TASK BRIEF:
The whole listing is to be written out again exactly; the pictures are not.
____
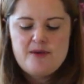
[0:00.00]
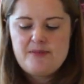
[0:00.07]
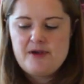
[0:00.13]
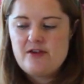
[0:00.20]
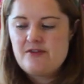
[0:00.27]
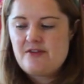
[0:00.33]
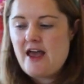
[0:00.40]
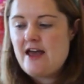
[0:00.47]

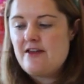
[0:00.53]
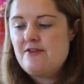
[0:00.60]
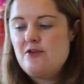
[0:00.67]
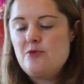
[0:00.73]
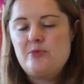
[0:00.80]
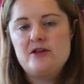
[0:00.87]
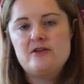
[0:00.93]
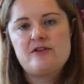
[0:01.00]
because as
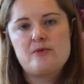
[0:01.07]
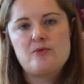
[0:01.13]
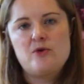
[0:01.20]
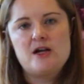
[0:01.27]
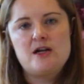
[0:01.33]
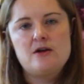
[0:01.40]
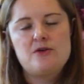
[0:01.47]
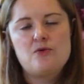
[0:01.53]
you build up
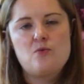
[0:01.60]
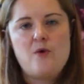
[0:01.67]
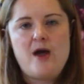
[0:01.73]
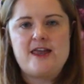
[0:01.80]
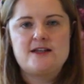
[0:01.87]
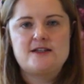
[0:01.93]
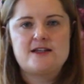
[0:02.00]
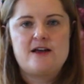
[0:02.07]
quite a lot of
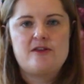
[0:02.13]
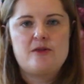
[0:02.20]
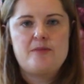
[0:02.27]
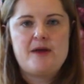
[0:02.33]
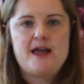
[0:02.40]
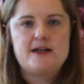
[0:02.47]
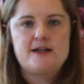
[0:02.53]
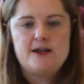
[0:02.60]
weight down the
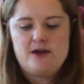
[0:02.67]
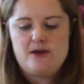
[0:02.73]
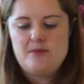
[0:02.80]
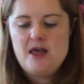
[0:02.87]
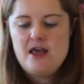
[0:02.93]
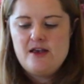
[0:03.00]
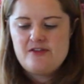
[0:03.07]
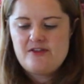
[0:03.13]
peg loom,
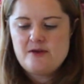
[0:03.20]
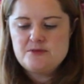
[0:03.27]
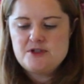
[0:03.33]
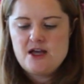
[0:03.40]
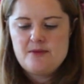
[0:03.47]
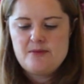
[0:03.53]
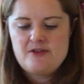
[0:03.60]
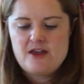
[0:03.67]

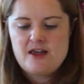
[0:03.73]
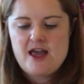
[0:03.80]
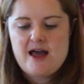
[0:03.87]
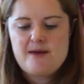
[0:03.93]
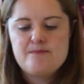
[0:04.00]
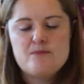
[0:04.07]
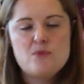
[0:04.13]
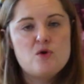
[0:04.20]
sometimes it
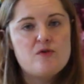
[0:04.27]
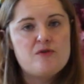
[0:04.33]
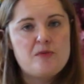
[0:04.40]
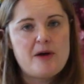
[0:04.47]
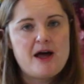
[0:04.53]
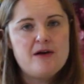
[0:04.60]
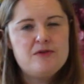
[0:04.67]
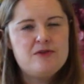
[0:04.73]
can move
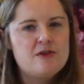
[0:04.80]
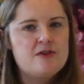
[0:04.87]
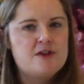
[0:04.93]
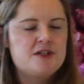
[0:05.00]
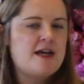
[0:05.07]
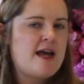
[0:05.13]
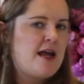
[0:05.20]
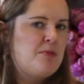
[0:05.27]
about on
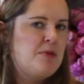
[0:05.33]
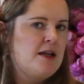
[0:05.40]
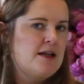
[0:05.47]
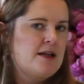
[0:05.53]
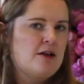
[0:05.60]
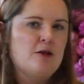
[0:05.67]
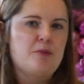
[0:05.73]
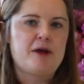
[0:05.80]
the table
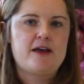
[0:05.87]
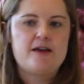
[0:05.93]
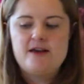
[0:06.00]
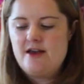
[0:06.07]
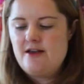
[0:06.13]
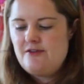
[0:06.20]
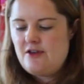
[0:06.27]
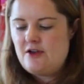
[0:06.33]
a little bit.
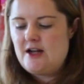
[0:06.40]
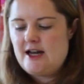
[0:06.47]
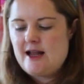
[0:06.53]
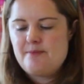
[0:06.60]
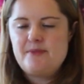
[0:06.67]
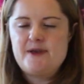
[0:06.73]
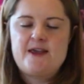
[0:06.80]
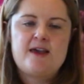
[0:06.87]
So
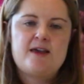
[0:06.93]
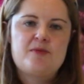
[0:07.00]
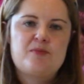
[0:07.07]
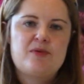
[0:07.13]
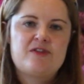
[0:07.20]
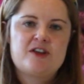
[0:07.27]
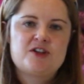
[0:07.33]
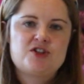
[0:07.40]
clamping it in
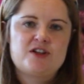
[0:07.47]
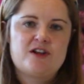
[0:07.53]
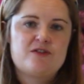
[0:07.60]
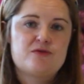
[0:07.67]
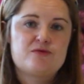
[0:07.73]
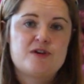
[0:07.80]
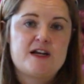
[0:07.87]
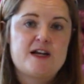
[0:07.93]
position is
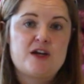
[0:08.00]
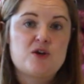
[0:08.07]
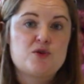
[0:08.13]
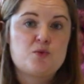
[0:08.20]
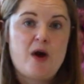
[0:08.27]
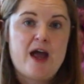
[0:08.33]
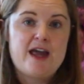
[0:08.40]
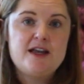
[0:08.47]
a really
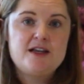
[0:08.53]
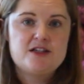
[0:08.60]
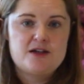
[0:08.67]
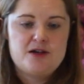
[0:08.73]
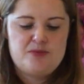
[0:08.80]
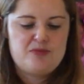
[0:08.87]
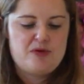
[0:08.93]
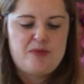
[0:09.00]
good way
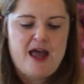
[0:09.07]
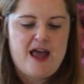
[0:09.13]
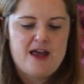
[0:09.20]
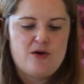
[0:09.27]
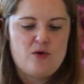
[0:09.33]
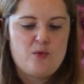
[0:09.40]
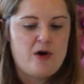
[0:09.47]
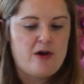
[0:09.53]
to prepare
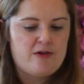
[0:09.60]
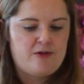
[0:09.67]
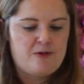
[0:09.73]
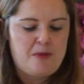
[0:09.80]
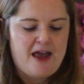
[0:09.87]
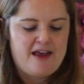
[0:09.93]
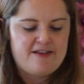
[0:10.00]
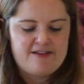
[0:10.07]
your
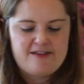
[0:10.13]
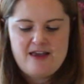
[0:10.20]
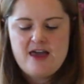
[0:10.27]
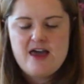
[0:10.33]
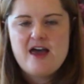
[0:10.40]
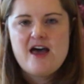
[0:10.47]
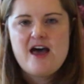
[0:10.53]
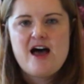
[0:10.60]
workspace.
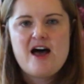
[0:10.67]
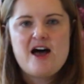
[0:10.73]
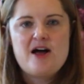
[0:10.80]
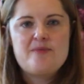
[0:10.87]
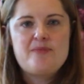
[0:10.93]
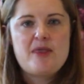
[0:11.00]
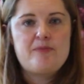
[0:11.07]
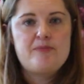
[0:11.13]

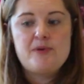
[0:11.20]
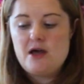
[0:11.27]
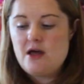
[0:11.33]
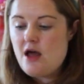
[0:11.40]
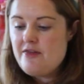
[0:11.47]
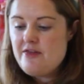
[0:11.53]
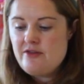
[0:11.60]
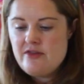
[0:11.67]

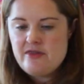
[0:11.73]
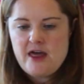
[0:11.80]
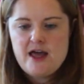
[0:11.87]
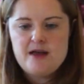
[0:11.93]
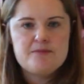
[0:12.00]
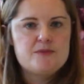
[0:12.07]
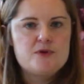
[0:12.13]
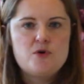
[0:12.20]
But other than
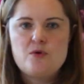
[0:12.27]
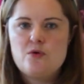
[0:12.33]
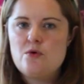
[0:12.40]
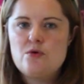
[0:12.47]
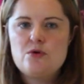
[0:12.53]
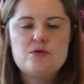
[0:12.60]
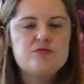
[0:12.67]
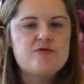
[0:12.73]
that, you're
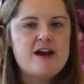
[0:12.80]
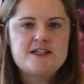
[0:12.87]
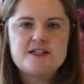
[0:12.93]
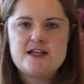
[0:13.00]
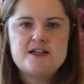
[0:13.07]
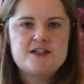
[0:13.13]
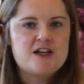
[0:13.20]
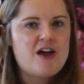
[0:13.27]
all
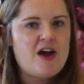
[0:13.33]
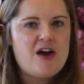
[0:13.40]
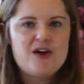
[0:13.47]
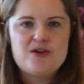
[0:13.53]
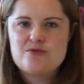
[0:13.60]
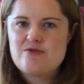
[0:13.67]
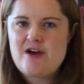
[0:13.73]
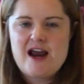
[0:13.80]
ready to
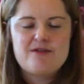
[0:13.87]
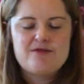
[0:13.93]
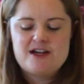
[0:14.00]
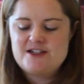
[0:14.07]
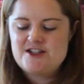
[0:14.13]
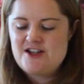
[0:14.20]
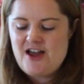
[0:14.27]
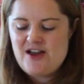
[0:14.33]
go,
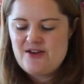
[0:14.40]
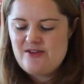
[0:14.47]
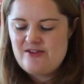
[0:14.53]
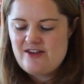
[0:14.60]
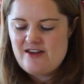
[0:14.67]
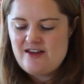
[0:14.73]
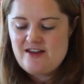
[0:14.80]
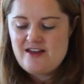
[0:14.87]
raring to go
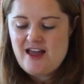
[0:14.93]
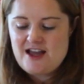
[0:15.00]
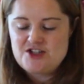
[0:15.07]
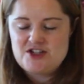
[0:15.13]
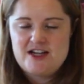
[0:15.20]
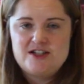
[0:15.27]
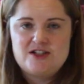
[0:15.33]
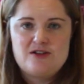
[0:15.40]
to
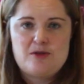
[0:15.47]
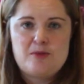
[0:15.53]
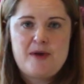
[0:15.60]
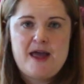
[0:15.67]
actually do the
____
EXERCISE SOLUTION:
[0:00.00]
[0:00.07]
[0:00.13]
[0:00.20]
[0:00.27]
[0:00.33]
[0:00.40]
[0:00.47]

[0:00.53]
[0:00.60]
[0:00.67]
[0:00.73]
[0:00.80]
[0:00.87]
[0:00.93]
[0:01.00]
because as
[0:01.07]
[0:01.13]
[0:01.20]
[0:01.27]
[0:01.33]
[0:01.40]
[0:01.47]
[0:01.53]
you build up
[0:01.60]
[0:01.67]
[0:01.73]
[0:01.80]
[0:01.87]
[0:01.93]
[0:02.00]
[0:02.07]
quite a lot of
[0:02.13]
[0:02.20]
[0:02.27]
[0:02.33]
[0:02.40]
[0:02.47]
[0:02.53]
[0:02.60]
weight down the
[0:02.67]
[0:02.73]
[0:02.80]
[0:02.87]
[0:02.93]
[0:03.00]
[0:03.07]
[0:03.13]
peg loom,
[0:03.20]
[0:03.27]
[0:03.33]
[0:03.40]
[0:03.47]
[0:03.53]
[0:03.60]
[0:03.67]

[0:03.73]
[0:03.80]
[0:03.87]
[0:03.93]
[0:04.00]
[0:04.07]
[0:04.13]
[0:04.20]
sometimes it
[0:04.27]
[0:04.33]
[0:04.40]
[0:04.47]
[0:04.53]
[0:04.60]
[0:04.67]
[0:04.73]
can move
[0:04.80]
[0:04.87]
[0:04.93]
[0:05.00]
[0:05.07]
[0:05.13]
[0:05.20]
[0:05.27]
about on
[0:05.33]
[0:05.40]
[0:05.47]
[0:05.53]
[0:05.60]
[0:05.67]
[0:05.73]
[0:05.80]
the table
[0:05.87]
[0:05.93]
[0:06.00]
[0:06.07]
[0:06.13]
[0:06.20]
[0:06.27]
[0:06.33]
a little bit.
[0:06.40]
[0:06.47]
[0:06.53]
[0:06.60]
[0:06.67]
[0:06.73]
[0:06.80]
[0:06.87]
So
[0:06.93]
[0:07.00]
[0:07.07]
[0:07.13]
[0:07.20]
[0:07.27]
[0:07.33]
[0:07.40]
clamping it in
[0:07.47]
[0:07.53]
[0:07.60]
[0:07.67]
[0:07.73]
[0:07.80]
[0:07.87]
[0:07.93]
position is
[0:08.00]
[0:08.07]
[0:08.13]
[0:08.20]
[0:08.27]
[0:08.33]
[0:08.40]
[0:08.47]
a really
[0:08.53]
[0:08.60]
[0:08.67]
[0:08.73]
[0:08.80]
[0:08.87]
[0:08.93]
[0:09.00]
good way
[0:09.07]
[0:09.13]
[0:09.20]
[0:09.27]
[0:09.33]
[0:09.40]
[0:09.47]
[0:09.53]
to prepare
[0:09.60]
[0:09.67]
[0:09.73]
[0:09.80]
[0:09.87]
[0:09.93]
[0:10.00]
[0:10.07]
your
[0:10.13]
[0:10.20]
[0:10.27]
[0:10.33]
[0:10.40]
[0:10.47]
[0:10.53]
[0:10.60]
workspace.
[0:10.67]
[0:10.73]
[0:10.80]
[0:10.87]
[0:10.93]
[0:11.00]
[0:11.07]
[0:11.13]

[0:11.20]
[0:11.27]
[0:11.33]
[0:11.40]
[0:11.47]
[0:11.53]
[0:11.60]
[0:11.67]

[0:11.73]
[0:11.80]
[0:11.87]
[0:11.93]
[0:12.00]
[0:12.07]
[0:12.13]
[0:12.20]
But other than
[0:12.27]
[0:12.33]
[0:12.40]
[0:12.47]
[0:12.53]
[0:12.60]
[0:12.67]
[0:12.73]
that, you're
[0:12.80]
[0:12.87]
[0:12.93]
[0:13.00]
[0:13.07]
[0:13.13]
[0:13.20]
[0:13.27]
all
[0:13.33]
[0:13.40]
[0:13.47]
[0:13.53]
[0:13.60]
[0:13.67]
[0:13.73]
[0:13.80]
ready to
[0:13.87]
[0:13.93]
[0:14.00]
[0:14.07]
[0:14.13]
[0:14.20]
[0:14.27]
[0:14.33]
go,
[0:14.40]
[0:14.47]
[0:14.53]
[0:14.60]
[0:14.67]
[0:14.73]
[0:14.80]
[0:14.87]
raring to go
[0:14.93]
[0:15.00]
[0:15.07]
[0:15.13]
[0:15.20]
[0:15.27]
[0:15.33]
[0:15.40]
to
[0:15.47]
[0:15.53]
[0:15.60]
[0:15.67]
actually do the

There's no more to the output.